Under the Constitution the governor is given responsibility for all external affairs, and in practice this power is exercised by or under the direction of the Foreign and Commonwealth Office. However, the Constitution also provides that this power is then to be delegated by the governor either to the premier or a minister of government in relation to a number of specific areas:
1. the Caribbean Community, the Organisation of Eastern Caribbean States, the Association of Caribbean States, the United Nations Economic Commission for Latin America and the Caribbean, or any other Caribbean regional organisation or institution;
2. other Caribbean regional affairs relating specifically to issues that are of interest to or affect the Virgin Islands;
3. the relationship between the British Virgin Islands and the United States Virgin Islands in matters of mutual interest;
4. tourism and tourism-related matters;
5. taxation and the regulation of finance and financial services; and
6. European Union matters directly affecting the interests of the British Virgin Islands.
Pursuant to a "letter of entrustment" dated 13 June 2007 the British government has devolved wide discretion to the government of the territory to manage its own external affairs, and adds that the British government would give "sympathetic consideration" for requests to take action on other matters.

==Constitutional challenges==

In the comparatively brief history of the 2007 constitution, there has only been one legal challenge brought against it to date.
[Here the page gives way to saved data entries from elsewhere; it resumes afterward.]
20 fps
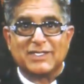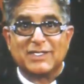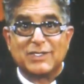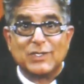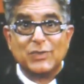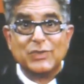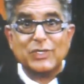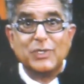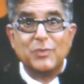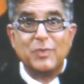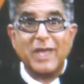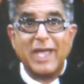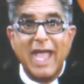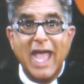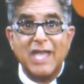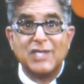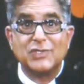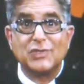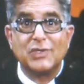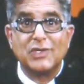Soon you
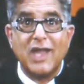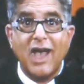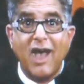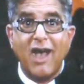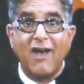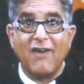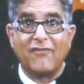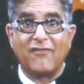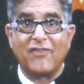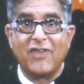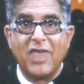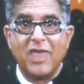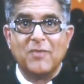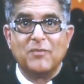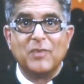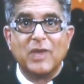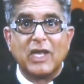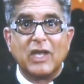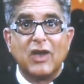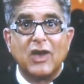began to laugh
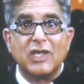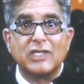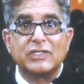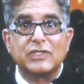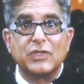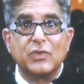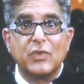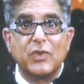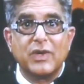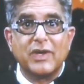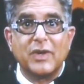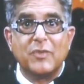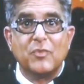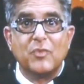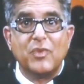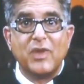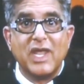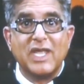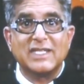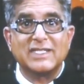because you were
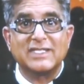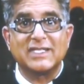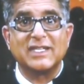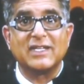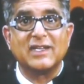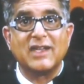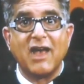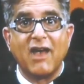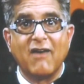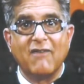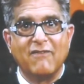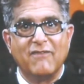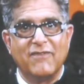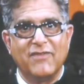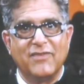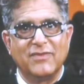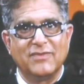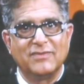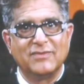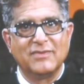embraced in
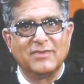love.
In 2012 two police officers brought proceedings against the acting chief of police, David Morris, and the governor, Boyd McCleary, alleging that the Police Service (Delegation of Powers) Regulations, 2012 were unlawful under article 97(5) of the Constitution. Their claim eventually failed.

==Hickinbottom Report==

In the British Virgin Islands 2021 Commission of Inquiry, Sir Gary Hickinbottom recommended that the territory's constitution be suspended and reviewed.